For the 100,000 Americans with sickle cell disease, their families, and their clinicians, this is an unprecedented time of optimism.
The U.S. Food and Drug Administration this week gave accelerated approval to Global Blood Therapeutics’ Oxbryta (voxelotor), a novel drug that treats the underlying cause of the disease by boosting hemoglobin, the oxygen-carrying molecule in red blood cells.
The agency’s endorsement came three months earlier than expected — and just 10 days after it approved Novartis’ drug Adakveo, which has been shown to dramatically reduce sickle cell pain crises by making cells less sticky.
“This is truly an exciting time for sickle cell disease,” said pediatric hematologist Kim Smith-Whitley, director of the comprehensive sickle cell center at Children’s Hospital of Philadelphia. “These two new agents address different pathways, so we hope there will be synergy.”
Sickle cell disease, an inherited disorder that primarily affects African Americans, is caused by a mutation in the hemoglobin gene. The abnormal hemoglobin is oxygen deficient, which causes red blood cells to become rigid, sticky, and crescent-shaped. These misshapen cells can hook together and block blood vessels, triggering excruciating pain and cutting off oxygen to vital organs.
Hydroxyurea, developed as a cancer drug, was approved for sickle cell in 1998 because it increases hemoglobin in red blood cells. The only other approved drug until now was Endari, approved in 2016 to reduce oxidative stress on deformed cells.
Oxbryta works by keeping hemoglobin more oxygenated, thus helping the red blood cells stay round and mobile. In the clinical trial that led to approval, 51% of patients on a high dose of Oxbryta had a significant increase in hemoglobin, compared to 6.5% on placebo.
“With Oxbryta, sickle cells are less likely to bind together and form the sickle shape,” Richard Pazdur, a director in the FDA’s center for drug evaluation and research, said in a news release. “This therapy provides a new treatment option for patients with the life-threatening disease.”
“After decades of waiting, we now have a treatment option that could change the course of this disease," Beverley Francis-Gibson, president and CEO of the Sickle Cell Disease Association of America, said in Global Blood’s news release.
Despite the way Oxbryta works, it did not significantly reduce the frequency of pain crises, or improve patients’ assessments of their qualify of life, in the pivotal clinical trial, published this year in the New England Journal of Medicine.
“I think the verdict is still out on how much it will improve fatigue, pain,” and dangerous respiratory problems, said Smith-Whitley.

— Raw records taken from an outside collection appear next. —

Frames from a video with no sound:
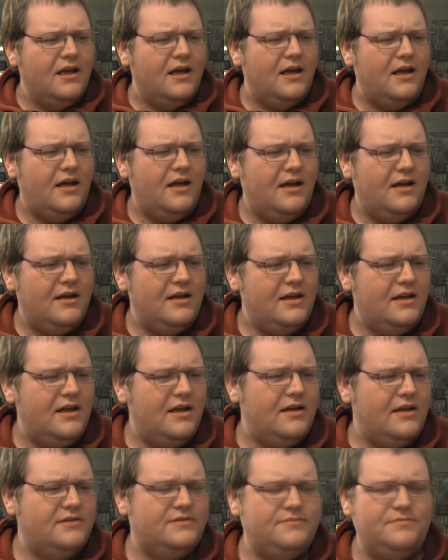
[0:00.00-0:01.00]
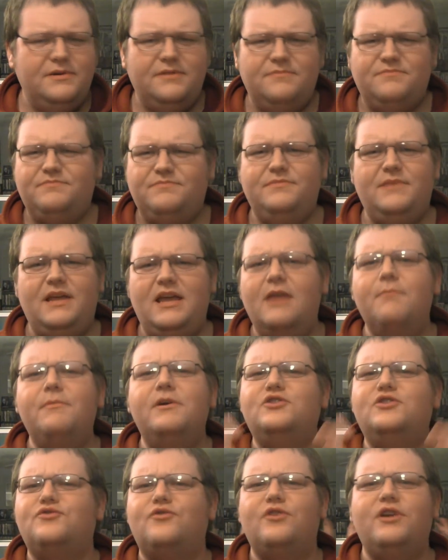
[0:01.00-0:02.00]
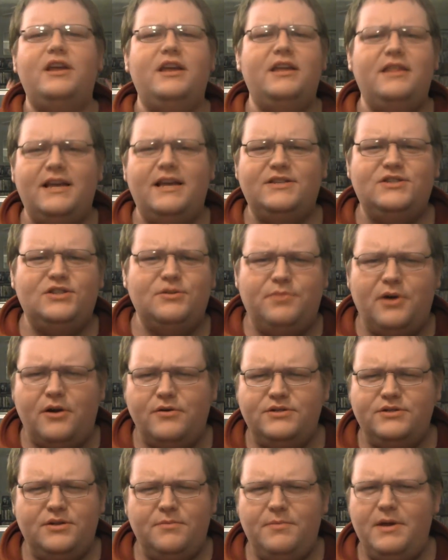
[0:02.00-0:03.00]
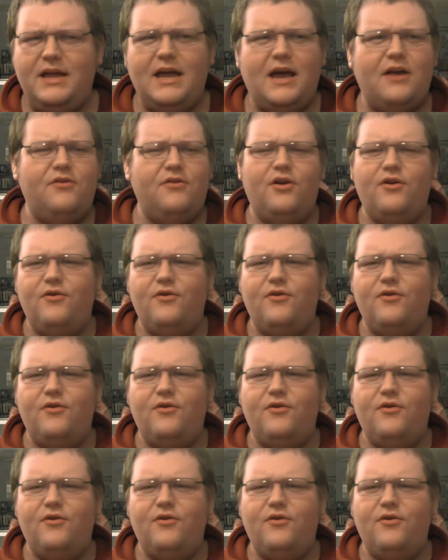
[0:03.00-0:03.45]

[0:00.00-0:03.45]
uh, imagery that's supposed to be, I don'tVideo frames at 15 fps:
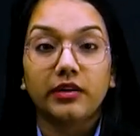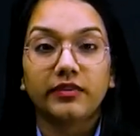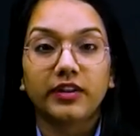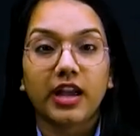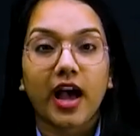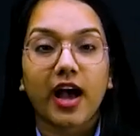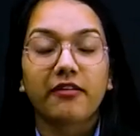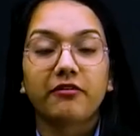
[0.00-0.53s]
we
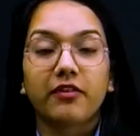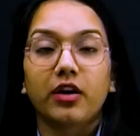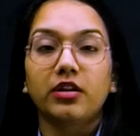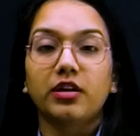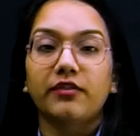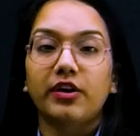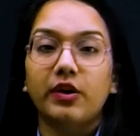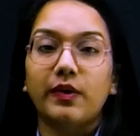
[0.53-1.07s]
have
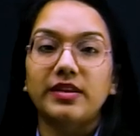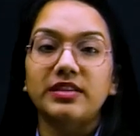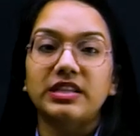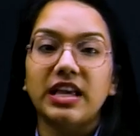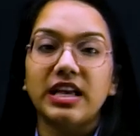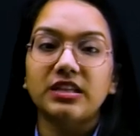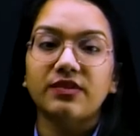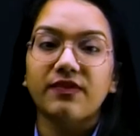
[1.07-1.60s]
the
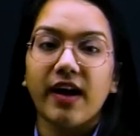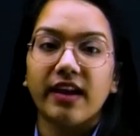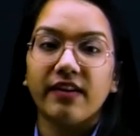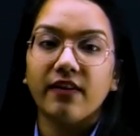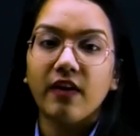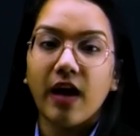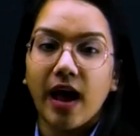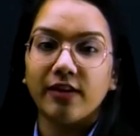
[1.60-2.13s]
frequency as 5,
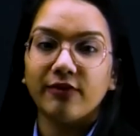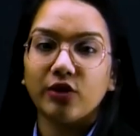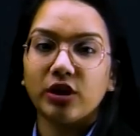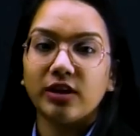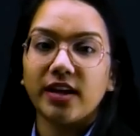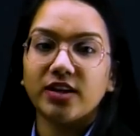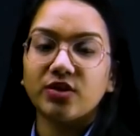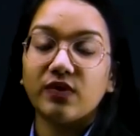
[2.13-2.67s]
and for the
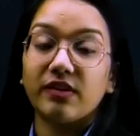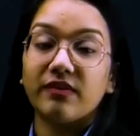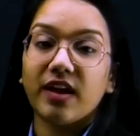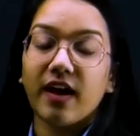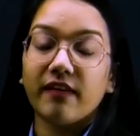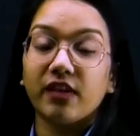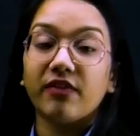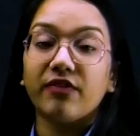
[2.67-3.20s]
next one we
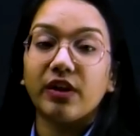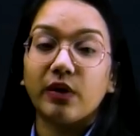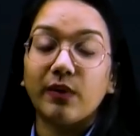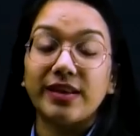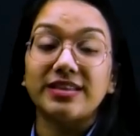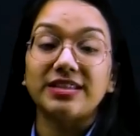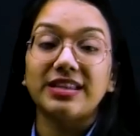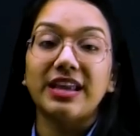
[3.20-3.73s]
have the
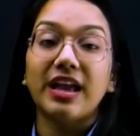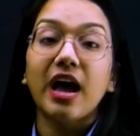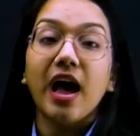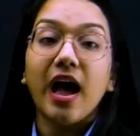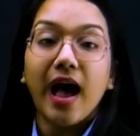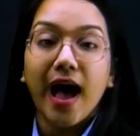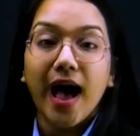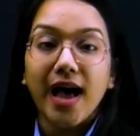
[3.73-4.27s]
frequency
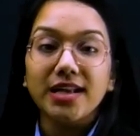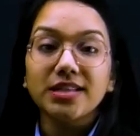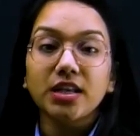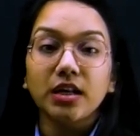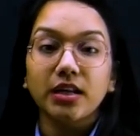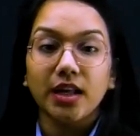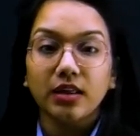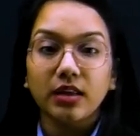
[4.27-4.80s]
as
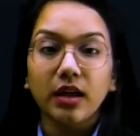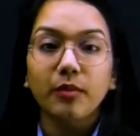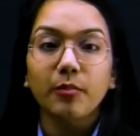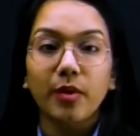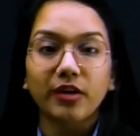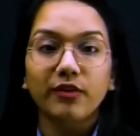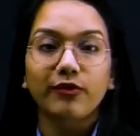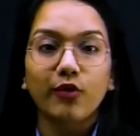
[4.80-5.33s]
nothing
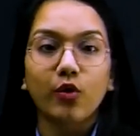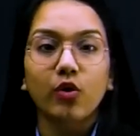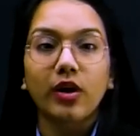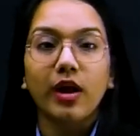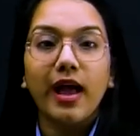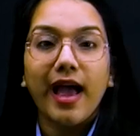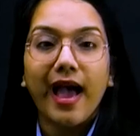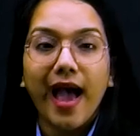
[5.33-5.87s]
but 4,
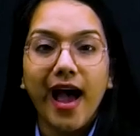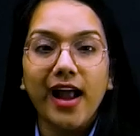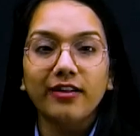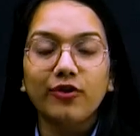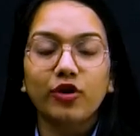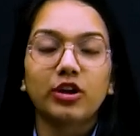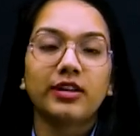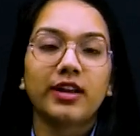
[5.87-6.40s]
and
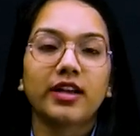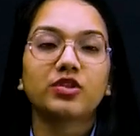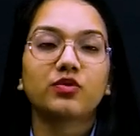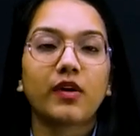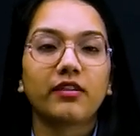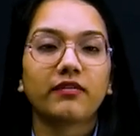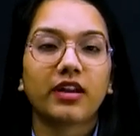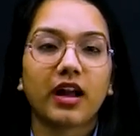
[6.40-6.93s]
for the next
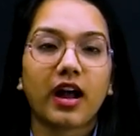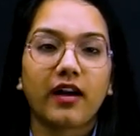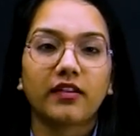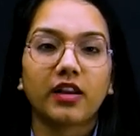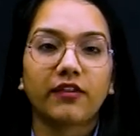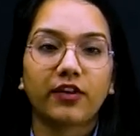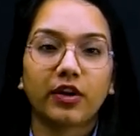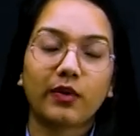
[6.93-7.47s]
one we have
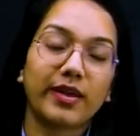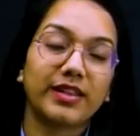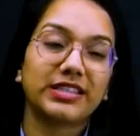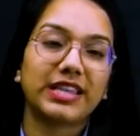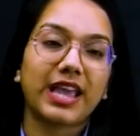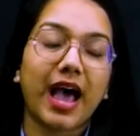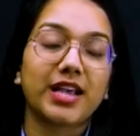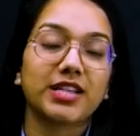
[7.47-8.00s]
the
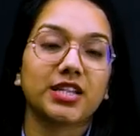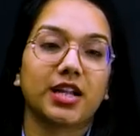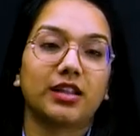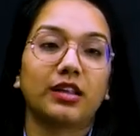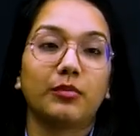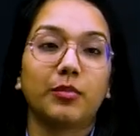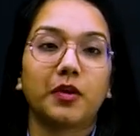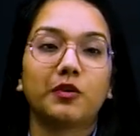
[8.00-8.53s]
frequency as
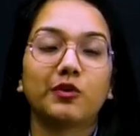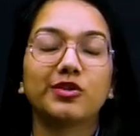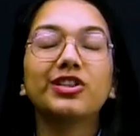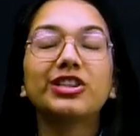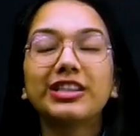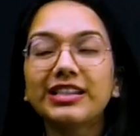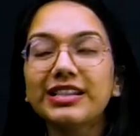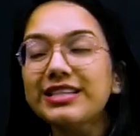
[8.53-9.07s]
nothing but 2. So
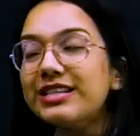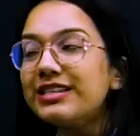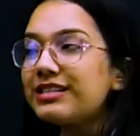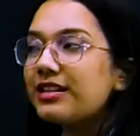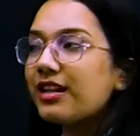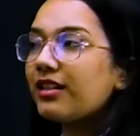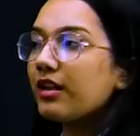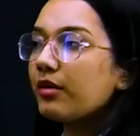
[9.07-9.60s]
this is
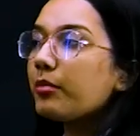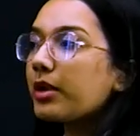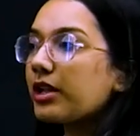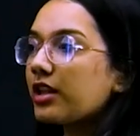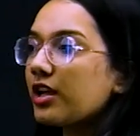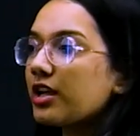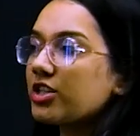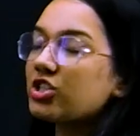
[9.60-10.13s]
nothing but
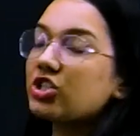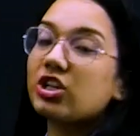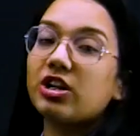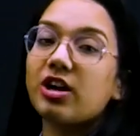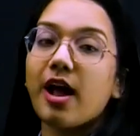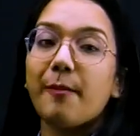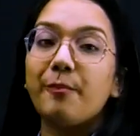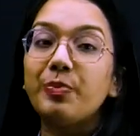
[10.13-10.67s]
the
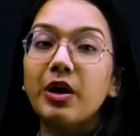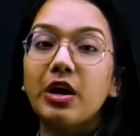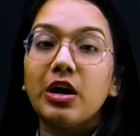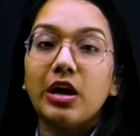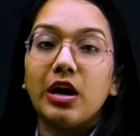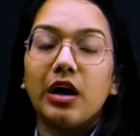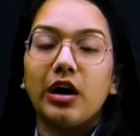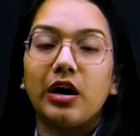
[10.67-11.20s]
histogram
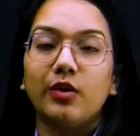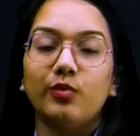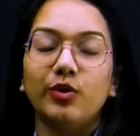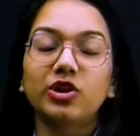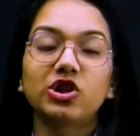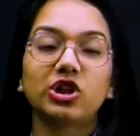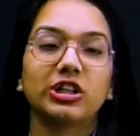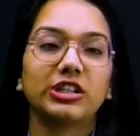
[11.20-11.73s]

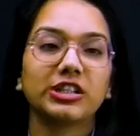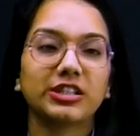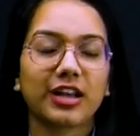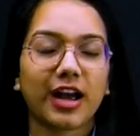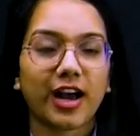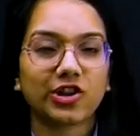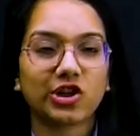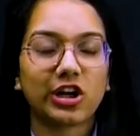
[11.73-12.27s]
which is
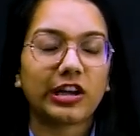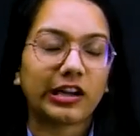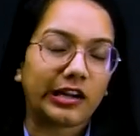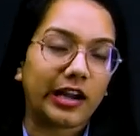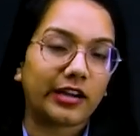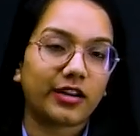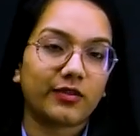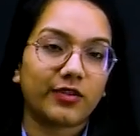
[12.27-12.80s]
actually
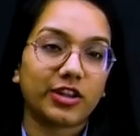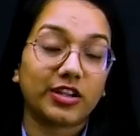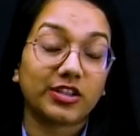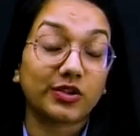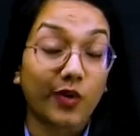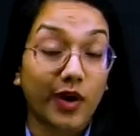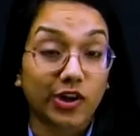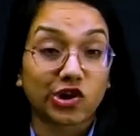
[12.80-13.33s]
related with this
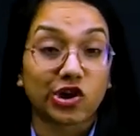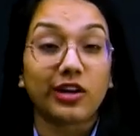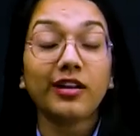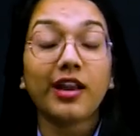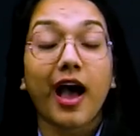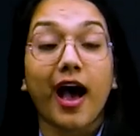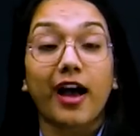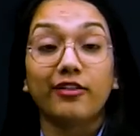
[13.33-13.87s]
question.
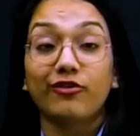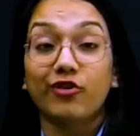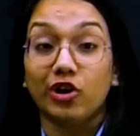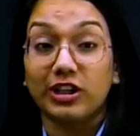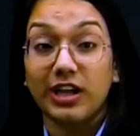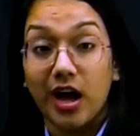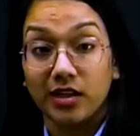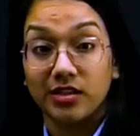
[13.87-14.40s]
And for
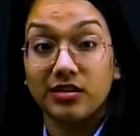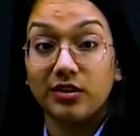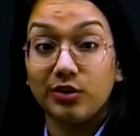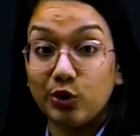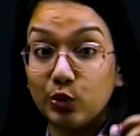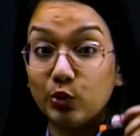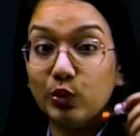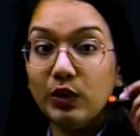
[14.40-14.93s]
the answer
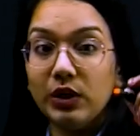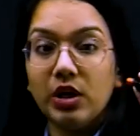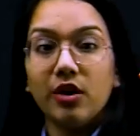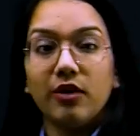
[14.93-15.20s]
2,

However, she added, researchers hope Oxbryta will reduce patients’ risk of stroke and their need for blood transfusions, which can lead to dire complications.
The new drugs come as dozens of experimental therapies are in development, including some genetically engineered treatments that may offer a cure by repairing hemoglobin’s ability to carry oxygen. Early this year, for example, the FDA gave “fast track designation” to Vertex Pharmaceuticals’ gene-edited stem cell therapy for the disease.
Global Blood said its once-daily pill, which can be prescribed to patients 12 and older, will cost $125,000 a year before discounts. Novartis has priced Adakveo, a monthly intravenous infusion for patients over 15, at an annual cost of $84,000 to $133,000, depending on the patient’s weight.
Smith-Whitley said that while price “is a barrier, unfortunately,” the sickle cell community — including patients, advocates, and clinicians — has been meeting with drug makers and insurers to try to ensure patients’ access.